*** Opening of Input for this task ***

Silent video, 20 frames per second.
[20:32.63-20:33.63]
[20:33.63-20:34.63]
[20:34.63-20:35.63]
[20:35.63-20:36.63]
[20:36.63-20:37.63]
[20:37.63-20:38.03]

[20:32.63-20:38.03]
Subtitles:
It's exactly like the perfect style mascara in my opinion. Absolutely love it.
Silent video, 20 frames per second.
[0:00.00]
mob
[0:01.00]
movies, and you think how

*** Close of Input for this task ***
*** Opening of Input for this task ***

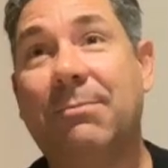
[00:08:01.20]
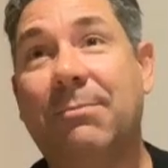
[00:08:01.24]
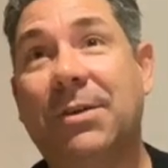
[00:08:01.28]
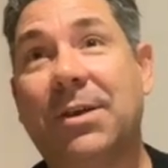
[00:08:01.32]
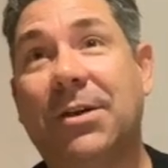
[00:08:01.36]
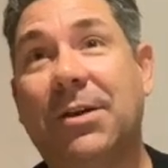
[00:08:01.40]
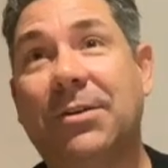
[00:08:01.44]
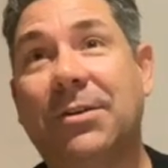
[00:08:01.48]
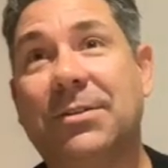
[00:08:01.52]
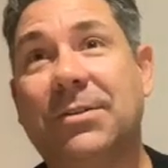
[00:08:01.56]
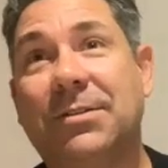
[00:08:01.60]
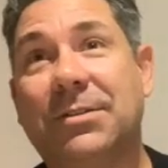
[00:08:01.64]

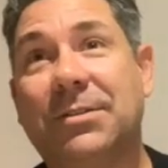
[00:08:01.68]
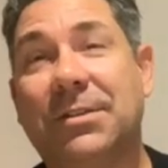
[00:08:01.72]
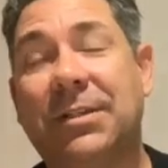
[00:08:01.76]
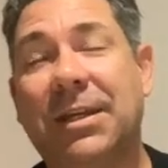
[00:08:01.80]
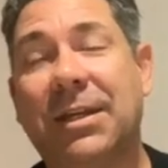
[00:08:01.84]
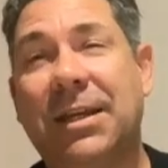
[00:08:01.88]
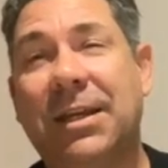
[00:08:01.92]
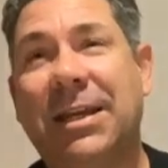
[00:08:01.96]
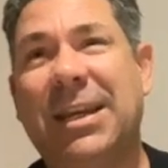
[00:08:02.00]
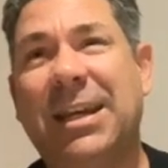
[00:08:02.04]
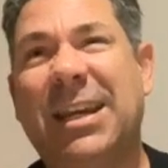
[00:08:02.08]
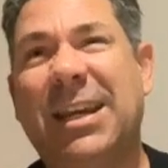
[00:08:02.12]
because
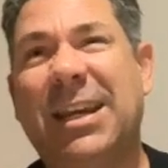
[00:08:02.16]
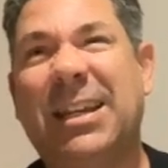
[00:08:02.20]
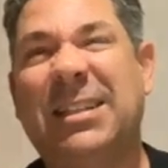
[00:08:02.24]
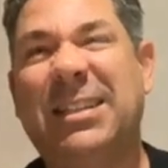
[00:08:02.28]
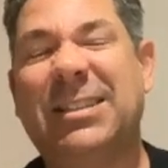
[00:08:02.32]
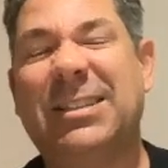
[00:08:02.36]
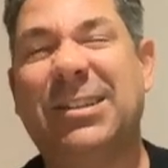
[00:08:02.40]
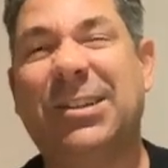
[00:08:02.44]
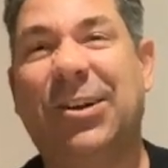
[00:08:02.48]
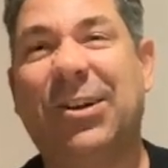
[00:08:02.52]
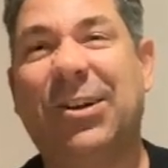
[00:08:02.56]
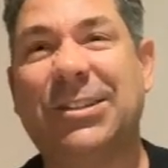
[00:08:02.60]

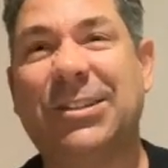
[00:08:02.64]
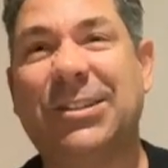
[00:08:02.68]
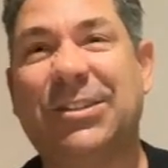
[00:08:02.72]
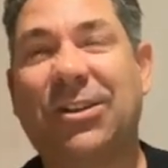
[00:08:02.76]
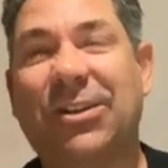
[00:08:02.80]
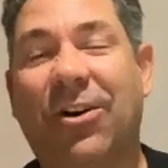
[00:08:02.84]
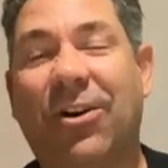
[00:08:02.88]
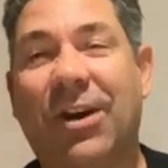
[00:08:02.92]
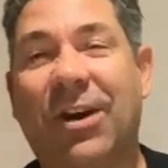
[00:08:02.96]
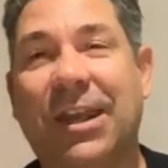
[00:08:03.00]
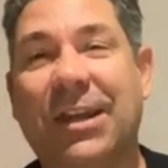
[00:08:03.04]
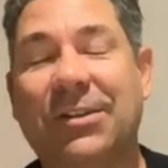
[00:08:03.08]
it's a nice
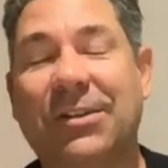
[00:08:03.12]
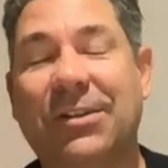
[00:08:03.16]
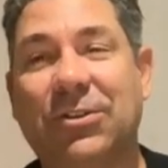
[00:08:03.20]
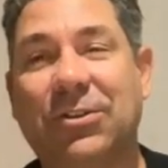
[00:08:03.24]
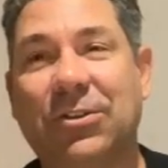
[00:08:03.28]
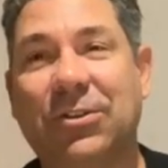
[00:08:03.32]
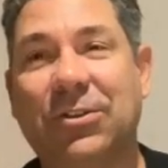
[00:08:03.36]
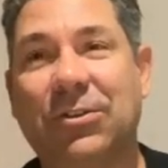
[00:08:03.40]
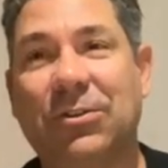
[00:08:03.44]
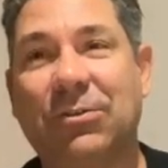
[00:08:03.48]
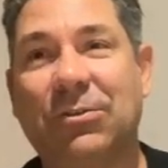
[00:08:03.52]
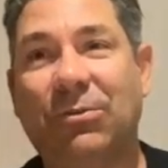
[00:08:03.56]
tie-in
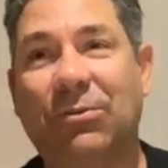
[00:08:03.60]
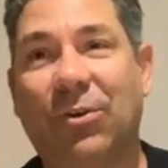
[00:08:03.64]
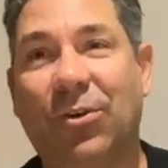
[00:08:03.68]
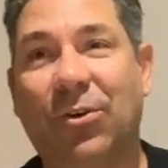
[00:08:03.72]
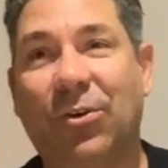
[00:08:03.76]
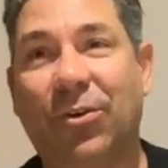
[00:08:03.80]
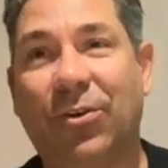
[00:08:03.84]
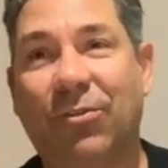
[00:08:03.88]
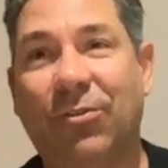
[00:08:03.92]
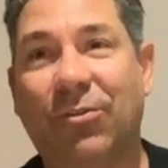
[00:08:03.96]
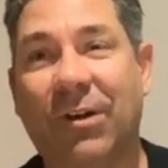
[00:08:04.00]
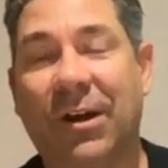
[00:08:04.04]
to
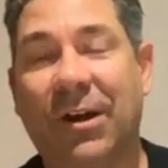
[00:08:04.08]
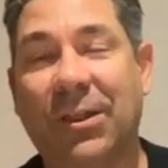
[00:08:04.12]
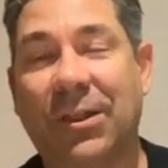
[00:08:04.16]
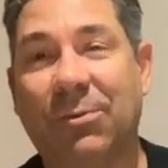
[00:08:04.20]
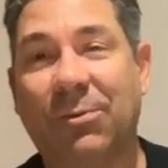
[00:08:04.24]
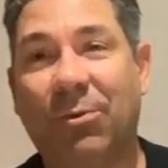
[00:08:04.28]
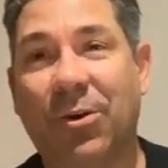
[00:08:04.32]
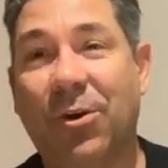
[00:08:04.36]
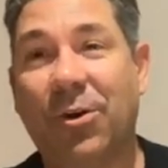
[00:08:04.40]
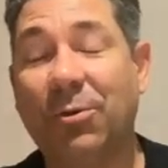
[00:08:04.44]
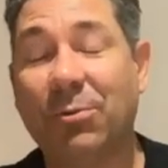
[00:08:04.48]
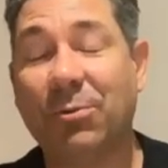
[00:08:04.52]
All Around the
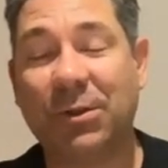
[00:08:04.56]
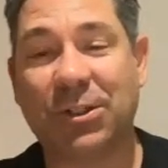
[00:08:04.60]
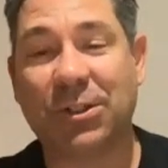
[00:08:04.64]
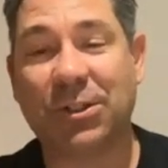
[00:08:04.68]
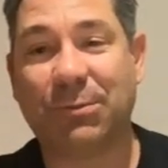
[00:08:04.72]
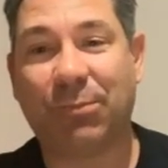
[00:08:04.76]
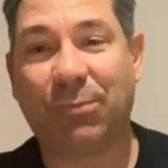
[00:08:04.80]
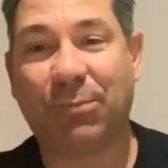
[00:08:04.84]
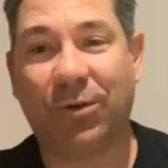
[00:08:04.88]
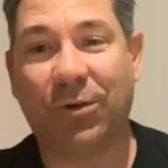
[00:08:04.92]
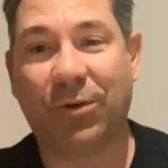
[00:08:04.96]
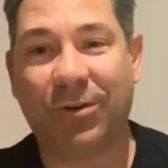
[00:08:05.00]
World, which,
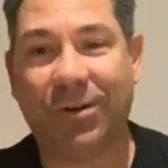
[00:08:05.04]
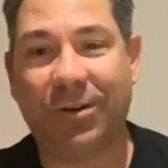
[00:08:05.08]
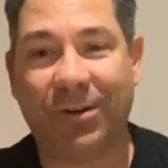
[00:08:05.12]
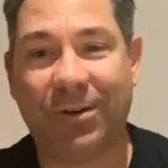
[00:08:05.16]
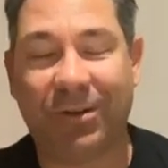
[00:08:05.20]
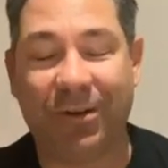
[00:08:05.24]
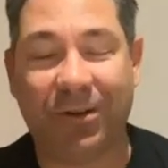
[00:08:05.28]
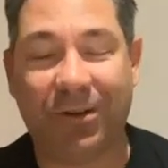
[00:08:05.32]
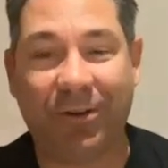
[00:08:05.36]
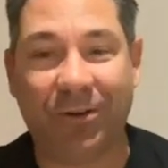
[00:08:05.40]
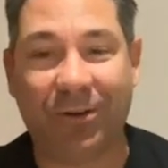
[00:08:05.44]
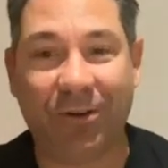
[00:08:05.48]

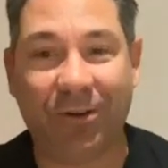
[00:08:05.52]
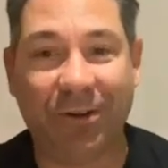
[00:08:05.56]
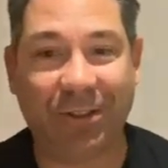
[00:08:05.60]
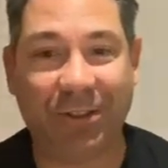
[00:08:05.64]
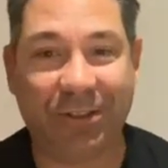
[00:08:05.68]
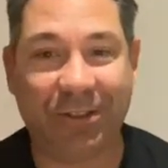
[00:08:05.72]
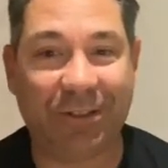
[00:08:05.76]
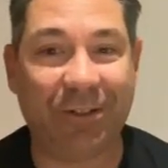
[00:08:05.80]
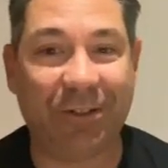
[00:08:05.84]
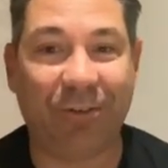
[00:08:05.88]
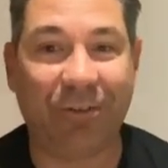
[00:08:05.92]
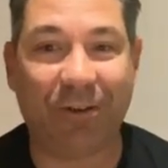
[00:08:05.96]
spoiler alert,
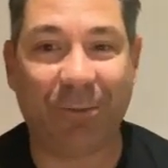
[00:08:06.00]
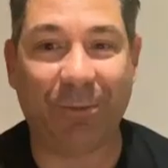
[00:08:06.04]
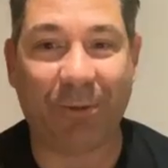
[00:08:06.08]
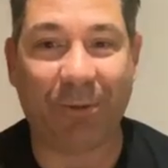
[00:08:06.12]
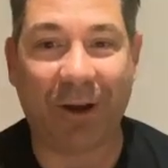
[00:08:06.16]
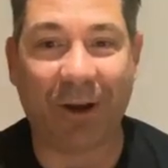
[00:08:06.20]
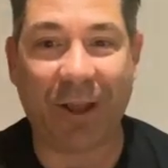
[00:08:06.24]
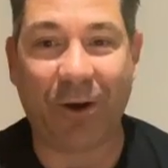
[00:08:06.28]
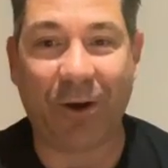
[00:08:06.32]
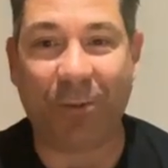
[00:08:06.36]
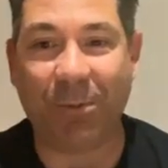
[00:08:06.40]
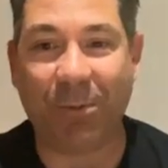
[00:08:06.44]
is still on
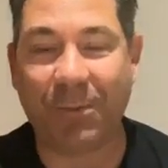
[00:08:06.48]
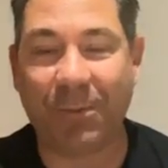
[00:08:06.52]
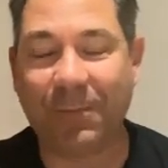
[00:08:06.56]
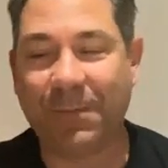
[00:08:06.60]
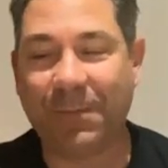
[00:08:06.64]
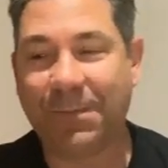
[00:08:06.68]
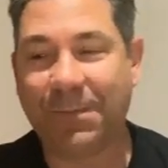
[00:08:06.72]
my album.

*** Close of Input for this task ***

▶ Task directions
Above is the material; set down exactly its lines from the one containing "[00:08:02.36]" down to the one containing "[00:08:06.68]", both included, leaving out any pictures.

▶ Expected answer
[00:08:02.36]
[00:08:02.40]
[00:08:02.44]
[00:08:02.48]
[00:08:02.52]
[00:08:02.56]
[00:08:02.60]

[00:08:02.64]
[00:08:02.68]
[00:08:02.72]
[00:08:02.76]
[00:08:02.80]
[00:08:02.84]
[00:08:02.88]
[00:08:02.92]
[00:08:02.96]
[00:08:03.00]
[00:08:03.04]
[00:08:03.08]
it's a nice
[00:08:03.12]
[00:08:03.16]
[00:08:03.20]
[00:08:03.24]
[00:08:03.28]
[00:08:03.32]
[00:08:03.36]
[00:08:03.40]
[00:08:03.44]
[00:08:03.48]
[00:08:03.52]
[00:08:03.56]
tie-in
[00:08:03.60]
[00:08:03.64]
[00:08:03.68]
[00:08:03.72]
[00:08:03.76]
[00:08:03.80]
[00:08:03.84]
[00:08:03.88]
[00:08:03.92]
[00:08:03.96]
[00:08:04.00]
[00:08:04.04]
to
[00:08:04.08]
[00:08:04.12]
[00:08:04.16]
[00:08:04.20]
[00:08:04.24]
[00:08:04.28]
[00:08:04.32]
[00:08:04.36]
[00:08:04.40]
[00:08:04.44]
[00:08:04.48]
[00:08:04.52]
All Around the
[00:08:04.56]
[00:08:04.60]
[00:08:04.64]
[00:08:04.68]
[00:08:04.72]
[00:08:04.76]
[00:08:04.80]
[00:08:04.84]
[00:08:04.88]
[00:08:04.92]
[00:08:04.96]
[00:08:05.00]
World, which,
[00:08:05.04]
[00:08:05.08]
[00:08:05.12]
[00:08:05.16]
[00:08:05.20]
[00:08:05.24]
[00:08:05.28]
[00:08:05.32]
[00:08:05.36]
[00:08:05.40]
[00:08:05.44]
[00:08:05.48]

[00:08:05.52]
[00:08:05.56]
[00:08:05.60]
[00:08:05.64]
[00:08:05.68]
[00:08:05.72]
[00:08:05.76]
[00:08:05.80]
[00:08:05.84]
[00:08:05.88]
[00:08:05.92]
[00:08:05.96]
spoiler alert,
[00:08:06.00]
[00:08:06.04]
[00:08:06.08]
[00:08:06.12]
[00:08:06.16]
[00:08:06.20]
[00:08:06.24]
[00:08:06.28]
[00:08:06.32]
[00:08:06.36]
[00:08:06.40]
[00:08:06.44]
is still on
[00:08:06.48]
[00:08:06.52]
[00:08:06.56]
[00:08:06.60]
[00:08:06.64]
[00:08:06.68]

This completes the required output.